Miscellaneous Ops

The pyro.ops module implements tensor utilities that are mostly independent of the rest of Pyro.

Utilities for HMC

class DualAveraging(prox_center=0, t0=10, kappa=0.75, gamma=0.05)[source]

Bases: object

Dual Averaging is a scheme to solve convex optimization problems. It belongs to a class of subgradient methods which uses subgradients to update parameters (in primal space) of a model. Under some conditions, the averages of generated parameters during the scheme are guaranteed to converge to an optimal value. However, a counter-intuitive aspect of traditional subgradient methods is “new subgradients enter the model with decreasing weights” (see \([1]\)). Dual Averaging scheme solves that phenomenon by updating parameters using weights equally for subgradients (which lie in a dual space), hence we have the name “dual averaging”.

This class implements a dual averaging scheme which is adapted for Markov chain Monte Carlo (MCMC) algorithms. To be more precise, we will replace subgradients by some statistics calculated during an MCMC trajectory. In addition, introducing some free parameters such as t0 and kappa is helpful and still guarantees the convergence of the scheme.

References

[1] Primal-dual subgradient methods for convex problems, Yurii Nesterov

[2] The No-U-turn sampler: adaptively setting path lengths in Hamiltonian Monte Carlo, Matthew D. Hoffman, Andrew Gelman

Parameters:
  • prox_center (float) – A “prox-center” parameter introduced in \([1]\) which pulls the primal sequence towards it.
  • t0 (float) – A free parameter introduced in \([2]\) that stabilizes the initial steps of the scheme.
  • kappa (float) – A free parameter introduced in \([2]\) that controls the weights of steps of the scheme. For a small kappa, the scheme will quickly forget states from early steps. This should be a number in \((0.5, 1]\).
  • gamma (float) – A free parameter which controls the speed of the convergence of the scheme.
reset()[source]
step(g)[source]

Updates states of the scheme given a new statistic/subgradient g.

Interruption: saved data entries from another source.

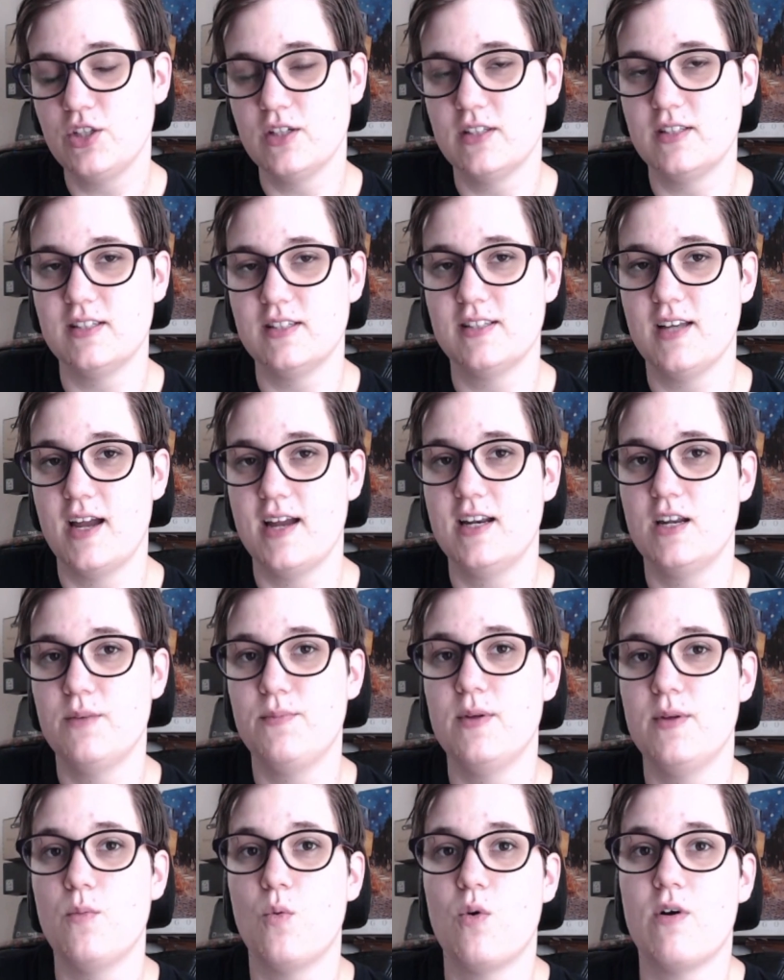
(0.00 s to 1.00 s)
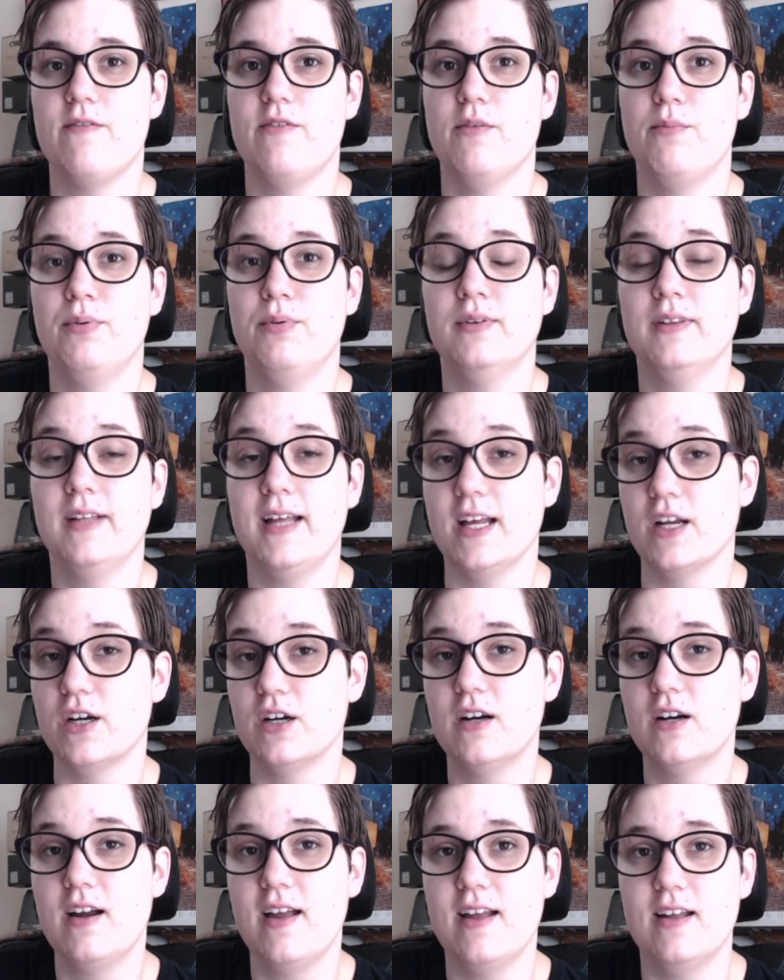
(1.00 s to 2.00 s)
It's designed to be more of a
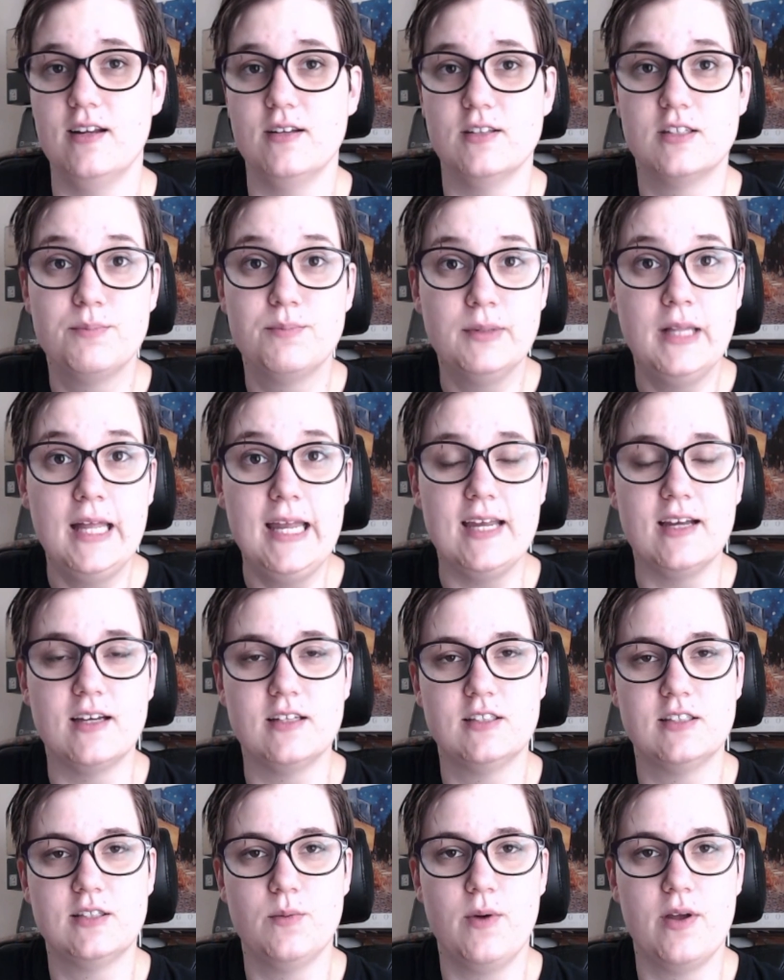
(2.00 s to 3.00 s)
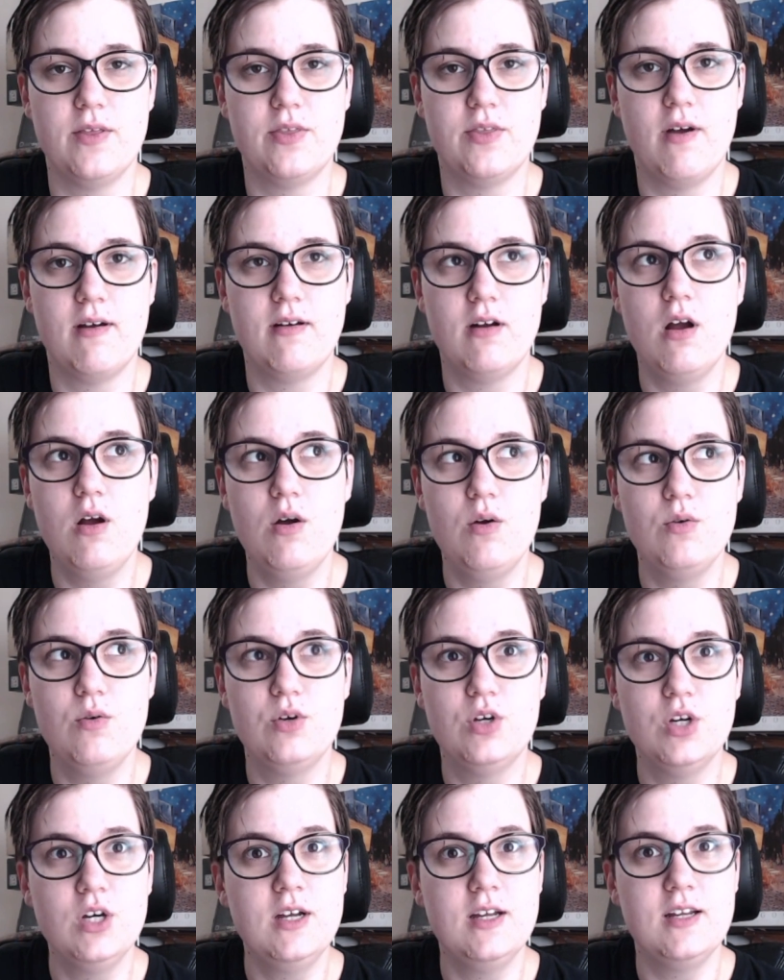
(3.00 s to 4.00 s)
planner, and it's blank. So I thought, oh,
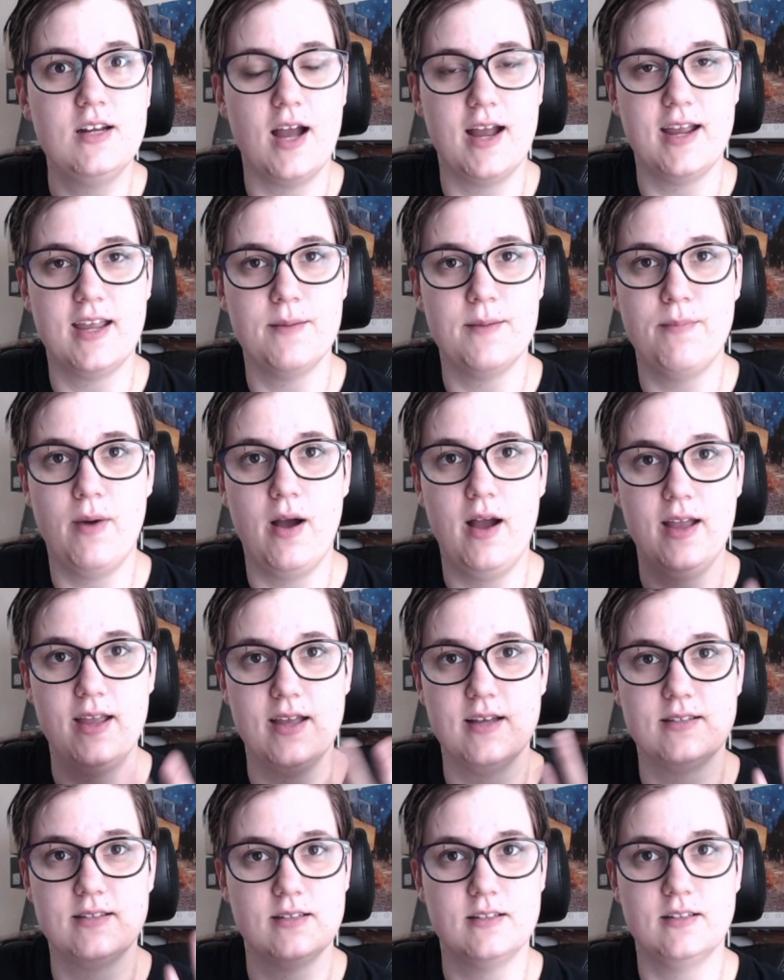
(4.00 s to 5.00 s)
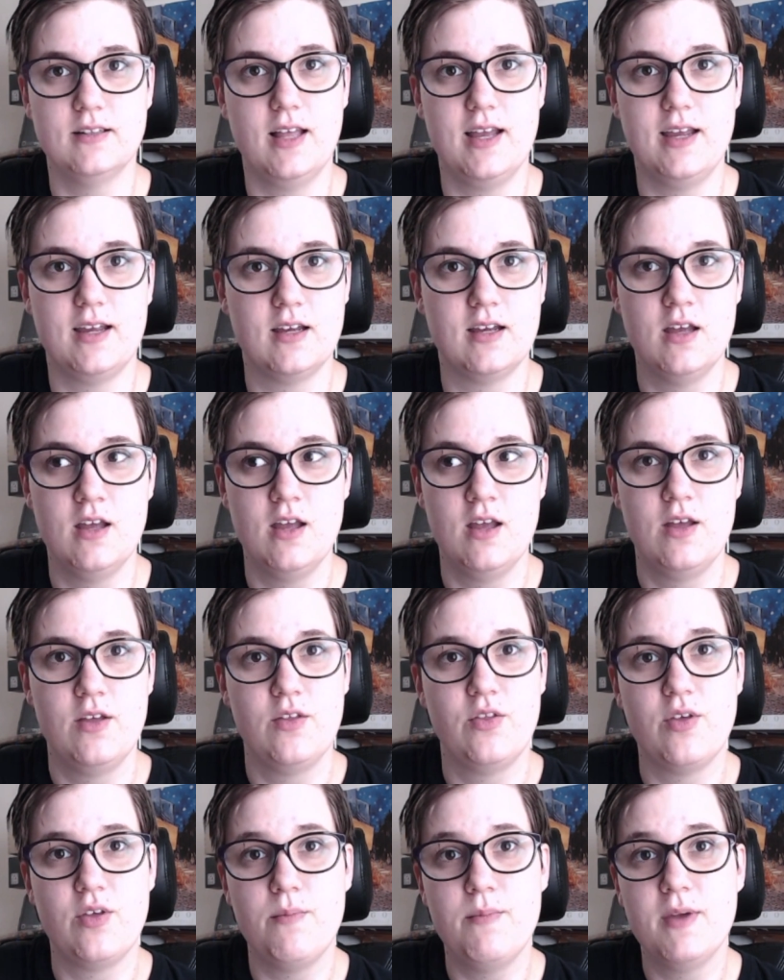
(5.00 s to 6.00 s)
good, I can buy it in
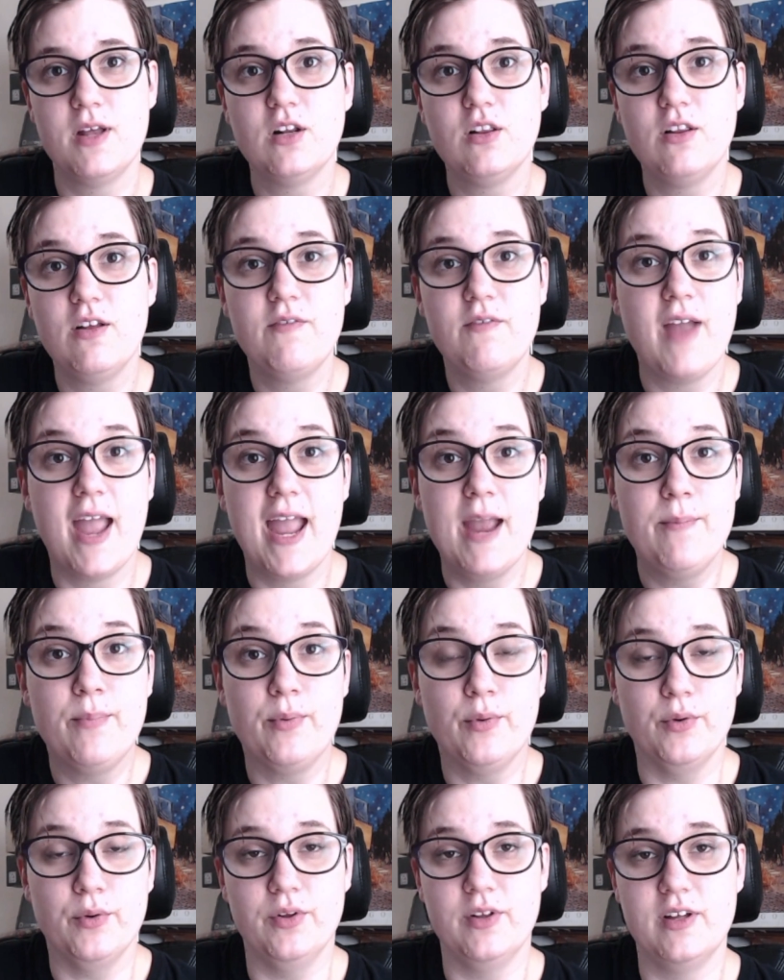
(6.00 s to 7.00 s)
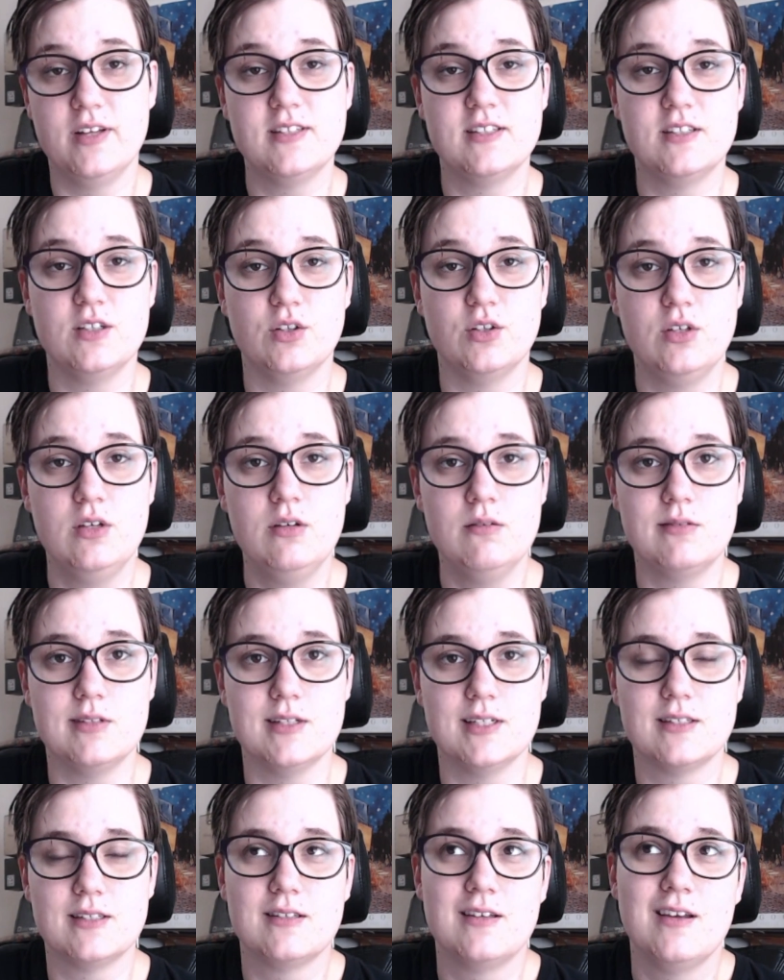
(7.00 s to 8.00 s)
the middle of April and still use
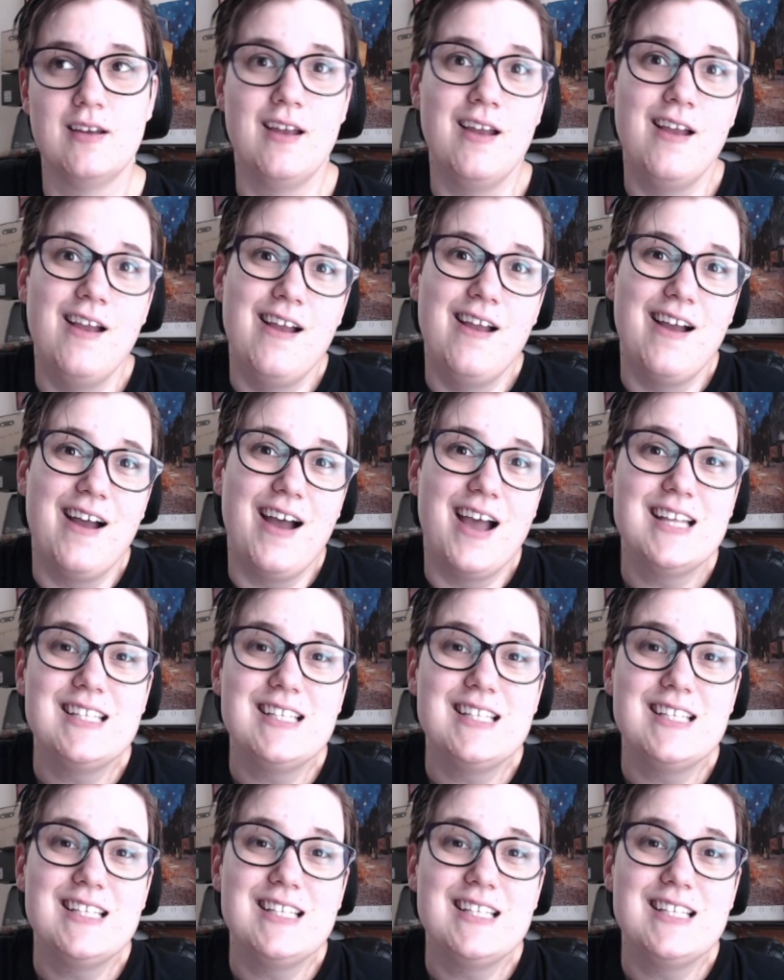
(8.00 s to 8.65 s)
it. I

Parameters:g (float) – A statistic calculated during an MCMC trajectory or subgradient.
get_state()[source]

Returns the latest \(x_t\) and average of \(\left\{x_i\right\}_{i=1}^t\) in primal space.

velocity_verlet(z, r, potential_fn, inverse_mass_matrix, step_size, num_steps=1, z_grads=None)[source]

Second order symplectic integrator that uses the velocity verlet algorithm.

Parameters:
  • z (dict) – dictionary of sample site names and their current values (type Tensor).
  • r (dict) – dictionary of sample site names and corresponding momenta (type Tensor).
  • potential_fn (callable) – function that returns potential energy given z for each sample site. The negative gradient of the function with respect to z determines the rate of change of the corresponding sites’ momenta r.
  • inverse_mass_matrix (torch.Tensor) – a tensor \(M^{-1}\) which is used to calculate kinetic energy: \(E_{kinetic} = \frac{1}{2}z^T M^{-1} z\). Here \(M\) can be a 1D tensor (diagonal matrix) or a 2D tensor (dense matrix).
  • step_size (float) – step size for each time step iteration.
  • num_steps (int) – number of discrete time steps over which to integrate.
  • z_grads (torch.Tensor) – optional gradients of potential energy at current z.
Return tuple (z_next, r_next, z_grads, potential_energy):
 

next position and momenta, together with the potential energy and its gradient w.r.t. z_next.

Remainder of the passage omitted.